AIM OF THE EXERCISE: Print the listing once more, exactly as it stands.

━━━━━━━━━━━━━━━━━━━━━━━━━━━━━━

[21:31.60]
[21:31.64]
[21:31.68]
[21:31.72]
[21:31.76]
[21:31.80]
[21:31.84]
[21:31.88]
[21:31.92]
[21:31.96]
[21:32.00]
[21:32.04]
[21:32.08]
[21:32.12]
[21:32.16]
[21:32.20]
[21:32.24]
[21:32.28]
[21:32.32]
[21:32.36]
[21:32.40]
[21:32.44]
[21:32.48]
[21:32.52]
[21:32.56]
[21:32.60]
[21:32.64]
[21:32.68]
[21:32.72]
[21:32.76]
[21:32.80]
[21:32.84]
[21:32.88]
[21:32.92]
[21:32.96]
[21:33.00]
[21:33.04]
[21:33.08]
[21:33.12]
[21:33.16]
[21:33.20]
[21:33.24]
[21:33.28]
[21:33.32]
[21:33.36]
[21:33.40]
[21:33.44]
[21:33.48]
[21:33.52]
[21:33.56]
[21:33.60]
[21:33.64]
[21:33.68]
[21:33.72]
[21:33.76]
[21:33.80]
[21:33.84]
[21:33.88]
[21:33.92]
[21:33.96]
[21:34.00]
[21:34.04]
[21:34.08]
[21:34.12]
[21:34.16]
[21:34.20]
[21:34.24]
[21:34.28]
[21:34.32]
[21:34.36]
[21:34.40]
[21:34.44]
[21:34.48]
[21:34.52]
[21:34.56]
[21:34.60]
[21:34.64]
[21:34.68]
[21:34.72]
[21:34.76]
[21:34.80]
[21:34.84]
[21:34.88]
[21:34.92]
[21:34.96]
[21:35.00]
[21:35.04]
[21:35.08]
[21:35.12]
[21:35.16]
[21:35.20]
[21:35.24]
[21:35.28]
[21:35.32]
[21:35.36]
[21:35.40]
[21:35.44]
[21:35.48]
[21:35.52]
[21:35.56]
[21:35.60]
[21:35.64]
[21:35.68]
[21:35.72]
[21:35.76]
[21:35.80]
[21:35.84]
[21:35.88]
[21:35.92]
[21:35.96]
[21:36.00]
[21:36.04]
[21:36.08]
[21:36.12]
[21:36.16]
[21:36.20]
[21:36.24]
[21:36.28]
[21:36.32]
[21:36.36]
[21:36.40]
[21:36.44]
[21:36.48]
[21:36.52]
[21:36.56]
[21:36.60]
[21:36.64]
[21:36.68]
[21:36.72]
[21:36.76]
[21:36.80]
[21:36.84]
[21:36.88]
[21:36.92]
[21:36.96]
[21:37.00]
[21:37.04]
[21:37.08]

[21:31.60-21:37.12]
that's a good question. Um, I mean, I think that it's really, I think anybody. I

━━━━━━━━━━━━━━━━━━━━━━━━━━━━━━

EXERCISE SOLUTION:
[21:31.60]
[21:31.64]
[21:31.68]
[21:31.72]
[21:31.76]
[21:31.80]
[21:31.84]
[21:31.88]
[21:31.92]
[21:31.96]
[21:32.00]
[21:32.04]
[21:32.08]
[21:32.12]
[21:32.16]
[21:32.20]
[21:32.24]
[21:32.28]
[21:32.32]
[21:32.36]
[21:32.40]
[21:32.44]
[21:32.48]
[21:32.52]
[21:32.56]
[21:32.60]
[21:32.64]
[21:32.68]
[21:32.72]
[21:32.76]
[21:32.80]
[21:32.84]
[21:32.88]
[21:32.92]
[21:32.96]
[21:33.00]
[21:33.04]
[21:33.08]
[21:33.12]
[21:33.16]
[21:33.20]
[21:33.24]
[21:33.28]
[21:33.32]
[21:33.36]
[21:33.40]
[21:33.44]
[21:33.48]
[21:33.52]
[21:33.56]
[21:33.60]
[21:33.64]
[21:33.68]
[21:33.72]
[21:33.76]
[21:33.80]
[21:33.84]
[21:33.88]
[21:33.92]
[21:33.96]
[21:34.00]
[21:34.04]
[21:34.08]
[21:34.12]
[21:34.16]
[21:34.20]
[21:34.24]
[21:34.28]
[21:34.32]
[21:34.36]
[21:34.40]
[21:34.44]
[21:34.48]
[21:34.52]
[21:34.56]
[21:34.60]
[21:34.64]
[21:34.68]
[21:34.72]
[21:34.76]
[21:34.80]
[21:34.84]
[21:34.88]
[21:34.92]
[21:34.96]
[21:35.00]
[21:35.04]
[21:35.08]
[21:35.12]
[21:35.16]
[21:35.20]
[21:35.24]
[21:35.28]
[21:35.32]
[21:35.36]
[21:35.40]
[21:35.44]
[21:35.48]
[21:35.52]
[21:35.56]
[21:35.60]
[21:35.64]
[21:35.68]
[21:35.72]
[21:35.76]
[21:35.80]
[21:35.84]
[21:35.88]
[21:35.92]
[21:35.96]
[21:36.00]
[21:36.04]
[21:36.08]
[21:36.12]
[21:36.16]
[21:36.20]
[21:36.24]
[21:36.28]
[21:36.32]
[21:36.36]
[21:36.40]
[21:36.44]
[21:36.48]
[21:36.52]
[21:36.56]
[21:36.60]
[21:36.64]
[21:36.68]
[21:36.72]
[21:36.76]
[21:36.80]
[21:36.84]
[21:36.88]
[21:36.92]
[21:36.96]
[21:37.00]
[21:37.04]
[21:37.08]

[21:31.60-21:37.12]
that's a good question. Um, I mean, I think that it's really, I think anybody. I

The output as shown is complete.